* **EXERCISE OBJECTIVE**:
Please print the whole of the listing that follows exactly.

- - -

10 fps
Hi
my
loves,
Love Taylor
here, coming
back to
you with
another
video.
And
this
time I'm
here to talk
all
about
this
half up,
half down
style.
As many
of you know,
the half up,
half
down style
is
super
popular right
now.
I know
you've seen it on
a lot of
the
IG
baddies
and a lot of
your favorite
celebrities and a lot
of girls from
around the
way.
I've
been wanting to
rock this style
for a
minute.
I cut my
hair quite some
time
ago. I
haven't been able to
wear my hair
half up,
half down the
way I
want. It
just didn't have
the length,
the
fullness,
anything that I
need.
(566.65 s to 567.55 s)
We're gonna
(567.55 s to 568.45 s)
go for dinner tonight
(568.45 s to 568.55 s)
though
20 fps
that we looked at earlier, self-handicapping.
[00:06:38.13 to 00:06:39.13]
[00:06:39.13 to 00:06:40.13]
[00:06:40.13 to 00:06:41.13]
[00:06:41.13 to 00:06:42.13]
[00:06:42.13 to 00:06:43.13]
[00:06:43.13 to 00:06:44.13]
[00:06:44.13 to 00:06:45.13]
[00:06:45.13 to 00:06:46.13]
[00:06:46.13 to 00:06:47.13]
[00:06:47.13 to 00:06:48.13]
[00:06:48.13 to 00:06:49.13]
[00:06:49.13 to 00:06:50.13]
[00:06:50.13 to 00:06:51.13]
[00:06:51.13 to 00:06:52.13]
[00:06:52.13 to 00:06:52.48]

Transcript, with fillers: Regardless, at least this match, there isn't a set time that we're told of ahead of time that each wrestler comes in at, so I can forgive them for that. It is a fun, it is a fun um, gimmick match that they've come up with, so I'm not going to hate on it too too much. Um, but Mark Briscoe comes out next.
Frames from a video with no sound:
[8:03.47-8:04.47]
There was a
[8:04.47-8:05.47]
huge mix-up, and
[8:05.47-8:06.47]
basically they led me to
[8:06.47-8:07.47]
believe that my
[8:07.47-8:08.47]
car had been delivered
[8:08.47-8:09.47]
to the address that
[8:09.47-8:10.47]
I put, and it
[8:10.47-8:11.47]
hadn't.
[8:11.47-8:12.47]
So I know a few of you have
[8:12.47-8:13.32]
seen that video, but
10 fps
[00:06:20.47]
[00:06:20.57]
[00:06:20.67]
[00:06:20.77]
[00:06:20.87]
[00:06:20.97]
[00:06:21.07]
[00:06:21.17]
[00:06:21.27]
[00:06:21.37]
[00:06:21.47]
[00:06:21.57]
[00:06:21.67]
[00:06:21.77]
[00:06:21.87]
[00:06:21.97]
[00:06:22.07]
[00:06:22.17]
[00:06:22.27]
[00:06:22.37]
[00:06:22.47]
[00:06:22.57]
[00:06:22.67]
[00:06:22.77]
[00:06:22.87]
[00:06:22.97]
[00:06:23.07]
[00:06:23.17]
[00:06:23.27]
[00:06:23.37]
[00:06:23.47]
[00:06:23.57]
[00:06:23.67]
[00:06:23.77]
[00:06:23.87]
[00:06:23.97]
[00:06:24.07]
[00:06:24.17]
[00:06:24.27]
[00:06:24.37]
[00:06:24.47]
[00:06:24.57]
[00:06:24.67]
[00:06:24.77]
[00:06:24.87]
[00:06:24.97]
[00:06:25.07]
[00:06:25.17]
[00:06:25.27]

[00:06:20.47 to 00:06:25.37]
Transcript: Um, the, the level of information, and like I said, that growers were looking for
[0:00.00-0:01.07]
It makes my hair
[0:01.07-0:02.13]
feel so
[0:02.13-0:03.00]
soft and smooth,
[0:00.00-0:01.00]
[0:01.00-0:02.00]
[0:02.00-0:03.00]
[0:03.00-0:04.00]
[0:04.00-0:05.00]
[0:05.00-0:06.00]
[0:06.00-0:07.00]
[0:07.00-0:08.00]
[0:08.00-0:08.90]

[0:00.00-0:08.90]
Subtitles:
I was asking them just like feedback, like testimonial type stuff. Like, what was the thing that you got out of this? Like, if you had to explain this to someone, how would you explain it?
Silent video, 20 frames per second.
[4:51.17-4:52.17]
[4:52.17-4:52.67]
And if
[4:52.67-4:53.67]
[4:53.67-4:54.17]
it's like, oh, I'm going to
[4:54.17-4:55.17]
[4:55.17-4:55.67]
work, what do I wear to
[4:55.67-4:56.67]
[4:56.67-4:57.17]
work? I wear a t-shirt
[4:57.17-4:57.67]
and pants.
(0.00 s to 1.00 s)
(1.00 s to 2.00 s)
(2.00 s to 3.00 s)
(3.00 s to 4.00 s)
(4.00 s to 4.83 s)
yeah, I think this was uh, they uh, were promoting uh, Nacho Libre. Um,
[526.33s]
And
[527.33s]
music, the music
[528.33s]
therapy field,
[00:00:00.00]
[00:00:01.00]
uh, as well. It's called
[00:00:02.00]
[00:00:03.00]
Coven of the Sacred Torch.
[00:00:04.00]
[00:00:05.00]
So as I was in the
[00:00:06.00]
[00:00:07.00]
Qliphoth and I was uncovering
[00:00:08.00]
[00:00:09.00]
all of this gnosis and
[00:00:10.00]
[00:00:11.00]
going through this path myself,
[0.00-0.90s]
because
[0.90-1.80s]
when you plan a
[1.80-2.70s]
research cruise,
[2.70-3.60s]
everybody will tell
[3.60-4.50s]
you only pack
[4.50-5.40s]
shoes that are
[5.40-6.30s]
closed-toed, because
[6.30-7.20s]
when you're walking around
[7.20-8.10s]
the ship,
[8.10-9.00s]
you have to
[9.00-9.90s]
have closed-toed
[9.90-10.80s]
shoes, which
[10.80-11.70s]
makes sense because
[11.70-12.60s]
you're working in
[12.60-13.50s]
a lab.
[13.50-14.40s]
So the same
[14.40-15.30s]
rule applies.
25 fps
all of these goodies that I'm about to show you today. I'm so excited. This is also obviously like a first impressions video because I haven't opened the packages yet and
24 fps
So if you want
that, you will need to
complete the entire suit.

- - -

* **FINISHED EXERCISE**:
10 fps
Hi
my
loves,
Love Taylor
here, coming
back to
you with
another
video.
And
this
time I'm
here to talk
all
about
this
half up,
half down
style.
As many
of you know,
the half up,
half
down style
is
super
popular right
now.
I know
you've seen it on
a lot of
the
IG
baddies
and a lot of
your favorite
celebrities and a lot
of girls from
around the
way.
I've
been wanting to
rock this style
for a
minute.
I cut my
hair quite some
time
ago. I
haven't been able to
wear my hair
half up,
half down the
way I
want. It
just didn't have
the length,
the
fullness,
anything that I
need.
(566.65 s to 567.55 s)
We're gonna
(567.55 s to 568.45 s)
go for dinner tonight
(568.45 s to 568.55 s)
though
20 fps
that we looked at earlier, self-handicapping.
[00:06:38.13 to 00:06:39.13]
[00:06:39.13 to 00:06:40.13]
[00:06:40.13 to 00:06:41.13]
[00:06:41.13 to 00:06:42.13]
[00:06:42.13 to 00:06:43.13]
[00:06:43.13 to 00:06:44.13]
[00:06:44.13 to 00:06:45.13]
[00:06:45.13 to 00:06:46.13]
[00:06:46.13 to 00:06:47.13]
[00:06:47.13 to 00:06:48.13]
[00:06:48.13 to 00:06:49.13]
[00:06:49.13 to 00:06:50.13]
[00:06:50.13 to 00:06:51.13]
[00:06:51.13 to 00:06:52.13]
[00:06:52.13 to 00:06:52.48]

Transcript, with fillers: Regardless, at least this match, there isn't a set time that we're told of ahead of time that each wrestler comes in at, so I can forgive them for that. It is a fun, it is a fun um, gimmick match that they've come up with, so I'm not going to hate on it too too much. Um, but Mark Briscoe comes out next.
Frames from a video with no sound:
[8:03.47-8:04.47]
There was a
[8:04.47-8:05.47]
huge mix-up, and
[8:05.47-8:06.47]
basically they led me to
[8:06.47-8:07.47]
believe that my
[8:07.47-8:08.47]
car had been delivered
[8:08.47-8:09.47]
to the address that
[8:09.47-8:10.47]
I put, and it
[8:10.47-8:11.47]
hadn't.
[8:11.47-8:12.47]
So I know a few of you have
[8:12.47-8:13.32]
seen that video, but
10 fps
[00:06:20.47]
[00:06:20.57]
[00:06:20.67]
[00:06:20.77]
[00:06:20.87]
[00:06:20.97]
[00:06:21.07]
[00:06:21.17]
[00:06:21.27]
[00:06:21.37]
[00:06:21.47]
[00:06:21.57]
[00:06:21.67]
[00:06:21.77]
[00:06:21.87]
[00:06:21.97]
[00:06:22.07]
[00:06:22.17]
[00:06:22.27]
[00:06:22.37]
[00:06:22.47]
[00:06:22.57]
[00:06:22.67]
[00:06:22.77]
[00:06:22.87]
[00:06:22.97]
[00:06:23.07]
[00:06:23.17]
[00:06:23.27]
[00:06:23.37]
[00:06:23.47]
[00:06:23.57]
[00:06:23.67]
[00:06:23.77]
[00:06:23.87]
[00:06:23.97]
[00:06:24.07]
[00:06:24.17]
[00:06:24.27]
[00:06:24.37]
[00:06:24.47]
[00:06:24.57]
[00:06:24.67]
[00:06:24.77]
[00:06:24.87]
[00:06:24.97]
[00:06:25.07]
[00:06:25.17]
[00:06:25.27]

[00:06:20.47 to 00:06:25.37]
Transcript: Um, the, the level of information, and like I said, that growers were looking for
[0:00.00-0:01.07]
It makes my hair
[0:01.07-0:02.13]
feel so
[0:02.13-0:03.00]
soft and smooth,
[0:00.00-0:01.00]
[0:01.00-0:02.00]
[0:02.00-0:03.00]
[0:03.00-0:04.00]
[0:04.00-0:05.00]
[0:05.00-0:06.00]
[0:06.00-0:07.00]
[0:07.00-0:08.00]
[0:08.00-0:08.90]

[0:00.00-0:08.90]
Subtitles:
I was asking them just like feedback, like testimonial type stuff. Like, what was the thing that you got out of this? Like, if you had to explain this to someone, how would you explain it?
Silent video, 20 frames per second.
[4:51.17-4:52.17]
[4:52.17-4:52.67]
And if
[4:52.67-4:53.67]
[4:53.67-4:54.17]
it's like, oh, I'm going to
[4:54.17-4:55.17]
[4:55.17-4:55.67]
work, what do I wear to
[4:55.67-4:56.67]
[4:56.67-4:57.17]
work? I wear a t-shirt
[4:57.17-4:57.67]
and pants.
(0.00 s to 1.00 s)
(1.00 s to 2.00 s)
(2.00 s to 3.00 s)
(3.00 s to 4.00 s)
(4.00 s to 4.83 s)
yeah, I think this was uh, they uh, were promoting uh, Nacho Libre. Um,
[526.33s]
And
[527.33s]
music, the music
[528.33s]
therapy field,
[00:00:00.00]
[00:00:01.00]
uh, as well. It's called
[00:00:02.00]
[00:00:03.00]
Coven of the Sacred Torch.
[00:00:04.00]
[00:00:05.00]
So as I was in the
[00:00:06.00]
[00:00:07.00]
Qliphoth and I was uncovering
[00:00:08.00]
[00:00:09.00]
all of this gnosis and
[00:00:10.00]
[00:00:11.00]
going through this path myself,
[0.00-0.90s]
because
[0.90-1.80s]
when you plan a
[1.80-2.70s]
research cruise,
[2.70-3.60s]
everybody will tell
[3.60-4.50s]
you only pack
[4.50-5.40s]
shoes that are
[5.40-6.30s]
closed-toed, because
[6.30-7.20s]
when you're walking around
[7.20-8.10s]
the ship,
[8.10-9.00s]
you have to
[9.00-9.90s]
have closed-toed
[9.90-10.80s]
shoes, which
[10.80-11.70s]
makes sense because
[11.70-12.60s]
you're working in
[12.60-13.50s]
a lab.
[13.50-14.40s]
So the same
[14.40-15.30s]
rule applies.
25 fps
all of these goodies that I'm about to show you today. I'm so excited. This is also obviously like a first impressions video because I haven't opened the packages yet and
24 fps
So if you want
that, you will need to
complete the entire suit.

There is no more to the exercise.